Ocean Viking: Véran asks Italy to “respect its commitments”, Corsica offers to welcome the boat

by time news

Italy must “play its role” and “respect its European commitments”. While SOS Méditerranée asked Tuesday to dock in France, with the Ocean Viking and more than 200 surviving migrants on board, the French government is raising the tone.

“The boat is currently in Italian territorial waters, there are extremely clear European rules and which have moreover been accepted by the Italians who are, in fact, the first beneficiary of a European financial solidarity mechanism”, said government spokesman Olivier Véran recalled this Wednesday morning. He considered that “the current attitude of the Italian government, and in particular the declarations and the refusal to let this boat dock” was “unacceptable”.

On Tuesday, the far-right Italian Prime Minister Giorgia Meloni thanked France for accepting to welcome the Ocean Viking from the European NGO SOS Méditerranée and its 234 migrant passengers. “We want to say how much we appreciate France’s decision to take its share of responsibility for the migratory emergency, which until now has rested on the shoulders of Italy and a few other Mediterranean countries, by opening its ports to the vessel Ocean Viking,” Giorgia Meloni said in a statement.

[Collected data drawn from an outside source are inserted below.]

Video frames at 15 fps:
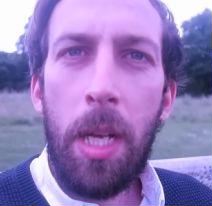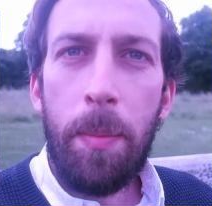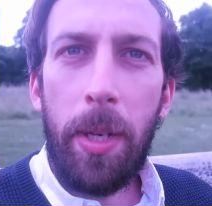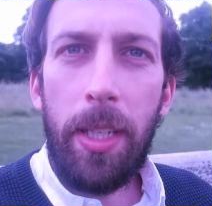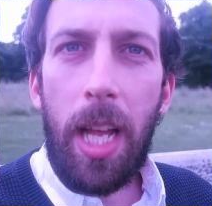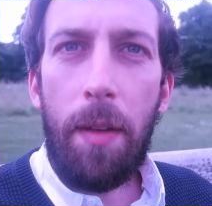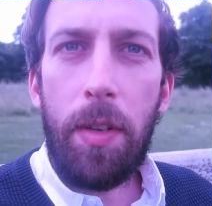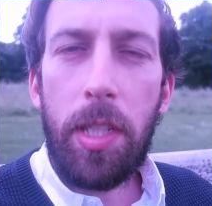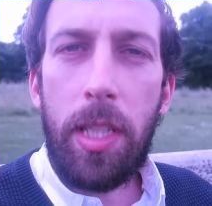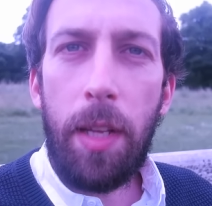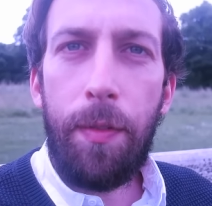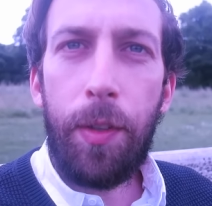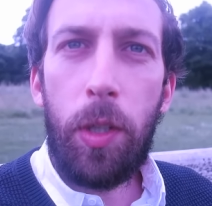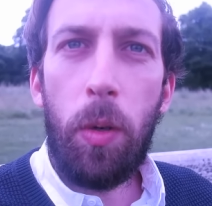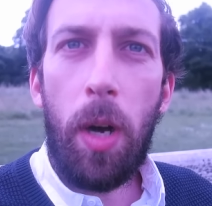but love is
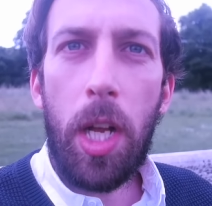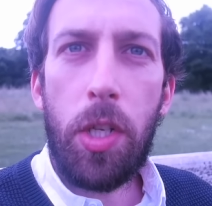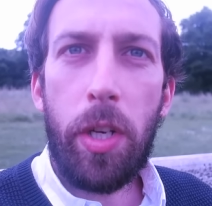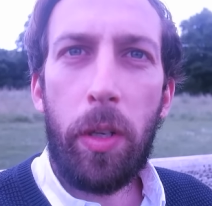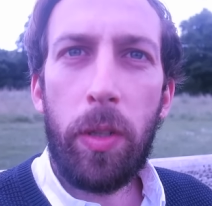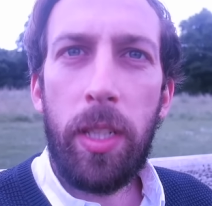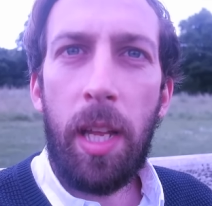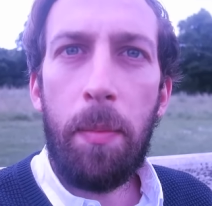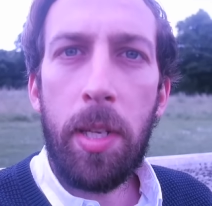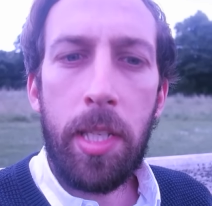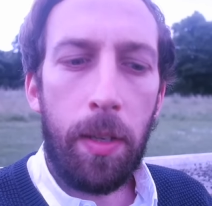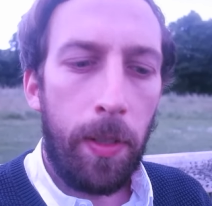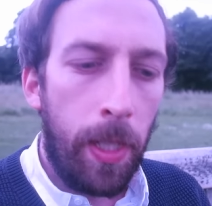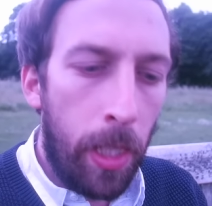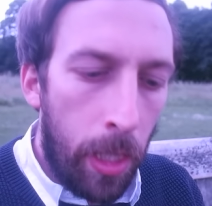difficult, I struggle to love
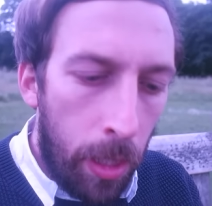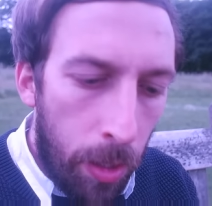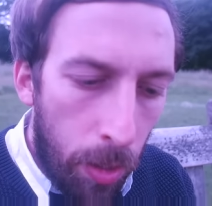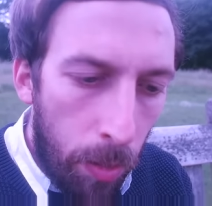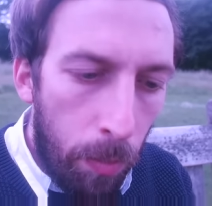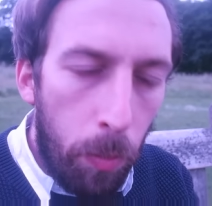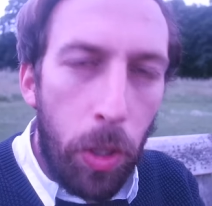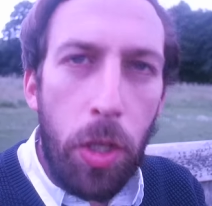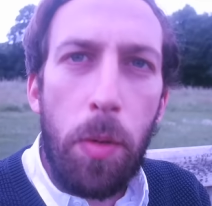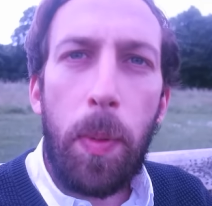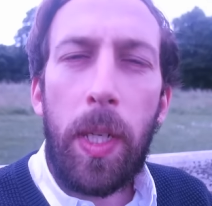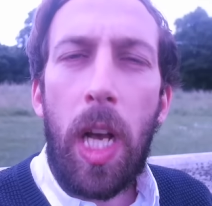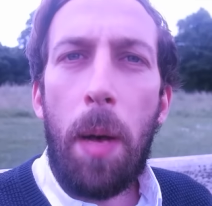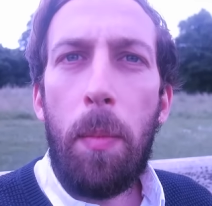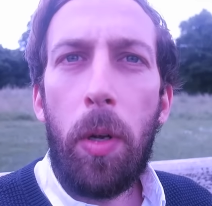myself when you
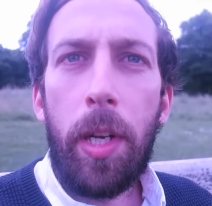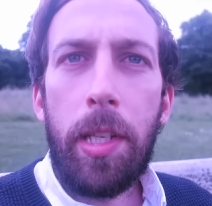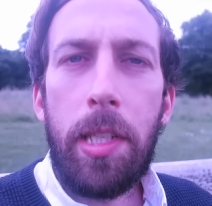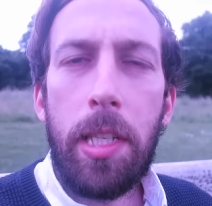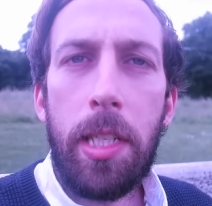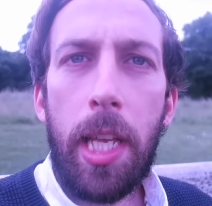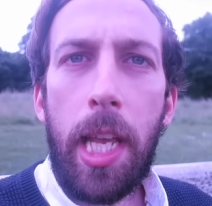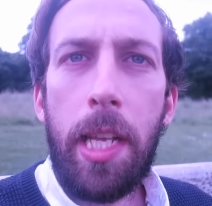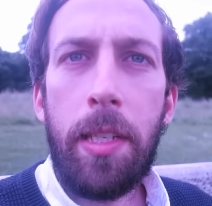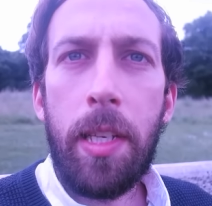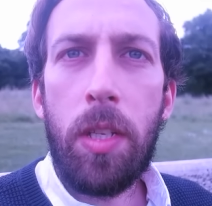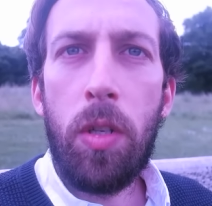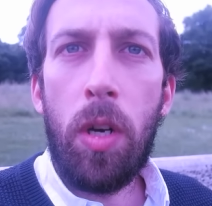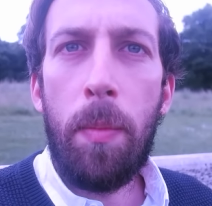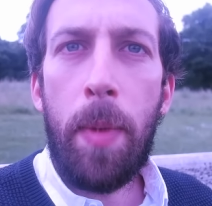become honest, it's easy
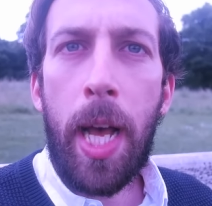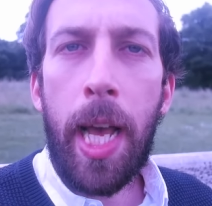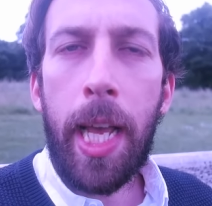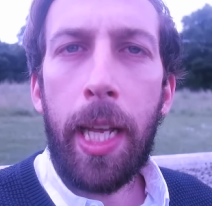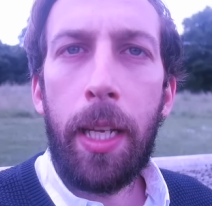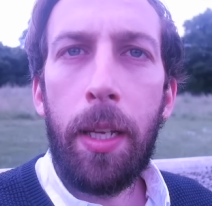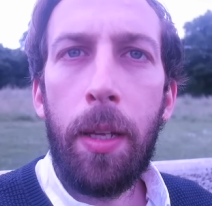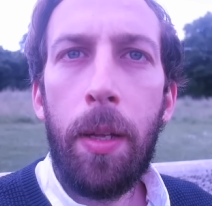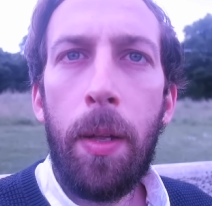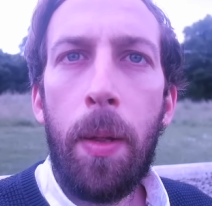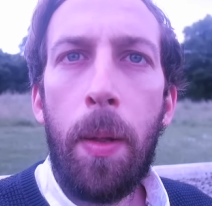to sort of make.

According to Time.news, an Italian news agency, the matter was settled between Ms Meloni and French President Emmanuel Macron during COP27 in Egypt.

“The diplomatic mechanisms are still in action at the time I am speaking to you so I cannot go beyond that”, swept Olivier Véran this Wednesday morning. “We still have a few hours of discussions left and, in any case, we are still at this stage,” he added, promising nevertheless that “nobody will let this boat run the slightest risk, at the obvious to those on board”.

“In keeping with its tradition of hospitality”

“Faced with the deafening silence of Italy”, SOS Méditerranée said it had asked France on Tuesday to assign a safe port to the Ocean Viking which “should arrive in international waters near Corsica on November 10”.

Gilles Simeoni, the president of the Corsican executive, announced on Tuesday evening that he was ready to temporarily accommodate the boat in one of the island’s ports, “to avoid any loss of human life”.

The President of the Assembly of Corsica Marie-Antoinette Maupertuis, quoted by our colleagues from France 3, is in the same spirit: “Faithful to its tradition of welcoming, and to avoid a tragedy, Corsica is ready to make available one of its ports and to provide emergency humanitarian aid to the 234 passengers”.

The French government had already denounced on Tuesday evening the “unacceptable behavior” of the Italian authorities who refused to allow the ship Ocean Viking to dock. Rome’s attitude is “contrary to the law of the sea and the spirit of European solidarity”, a French government source told AFP. “We expect something else from a country which is today the first beneficiary of the European solidarity mechanism,” added this source.